§ Exercise brief
Exact transcription of the following records is needed, with every picture dropped.

§ Data records
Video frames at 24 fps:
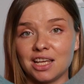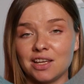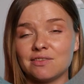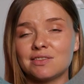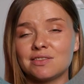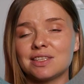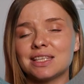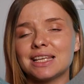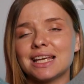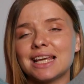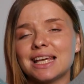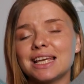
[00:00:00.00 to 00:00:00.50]

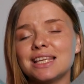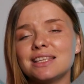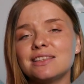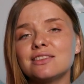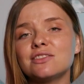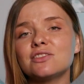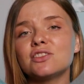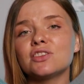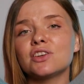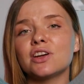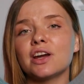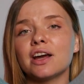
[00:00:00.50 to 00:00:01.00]
If the
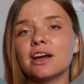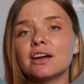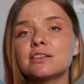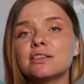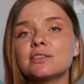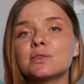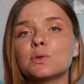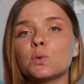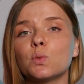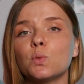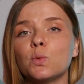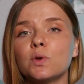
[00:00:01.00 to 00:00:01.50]
acid
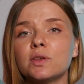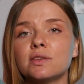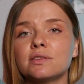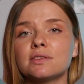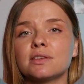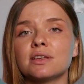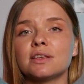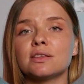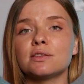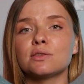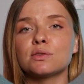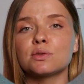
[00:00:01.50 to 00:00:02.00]
reacts with
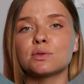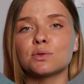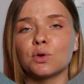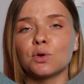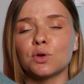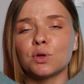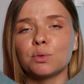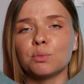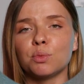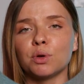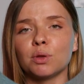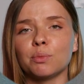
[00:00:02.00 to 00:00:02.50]

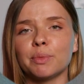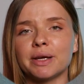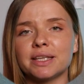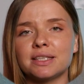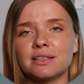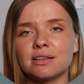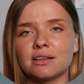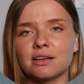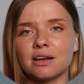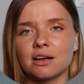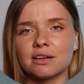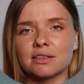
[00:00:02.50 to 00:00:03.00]
insoluble
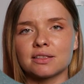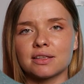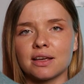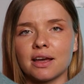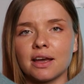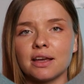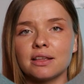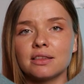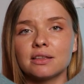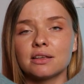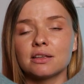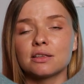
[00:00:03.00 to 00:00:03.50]
basic
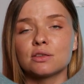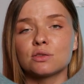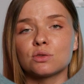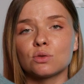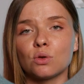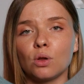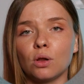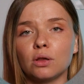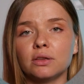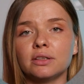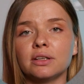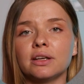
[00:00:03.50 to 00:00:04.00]
oxide,
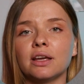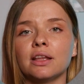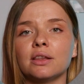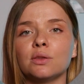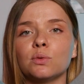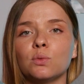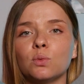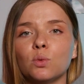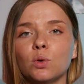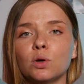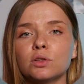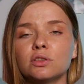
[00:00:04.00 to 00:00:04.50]
salt
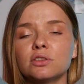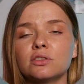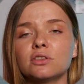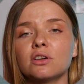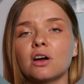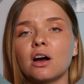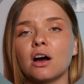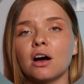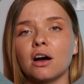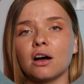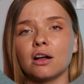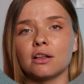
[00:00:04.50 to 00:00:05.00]
and water
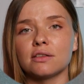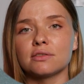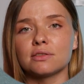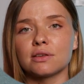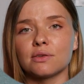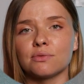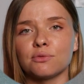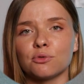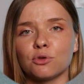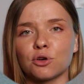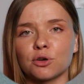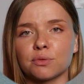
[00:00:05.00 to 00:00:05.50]
are also
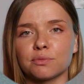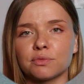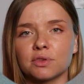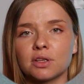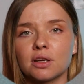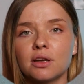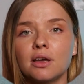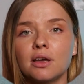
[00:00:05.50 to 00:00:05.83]
formed.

§ Answer section
Video frames at 24 fps:
[00:00:00.00 to 00:00:00.50]

[00:00:00.50 to 00:00:01.00]
If the
[00:00:01.00 to 00:00:01.50]
acid
[00:00:01.50 to 00:00:02.00]
reacts with
[00:00:02.00 to 00:00:02.50]

[00:00:02.50 to 00:00:03.00]
insoluble
[00:00:03.00 to 00:00:03.50]
basic
[00:00:03.50 to 00:00:04.00]
oxide,
[00:00:04.00 to 00:00:04.50]
salt
[00:00:04.50 to 00:00:05.00]
and water
[00:00:05.00 to 00:00:05.50]
are also
[00:00:05.50 to 00:00:05.83]
formed.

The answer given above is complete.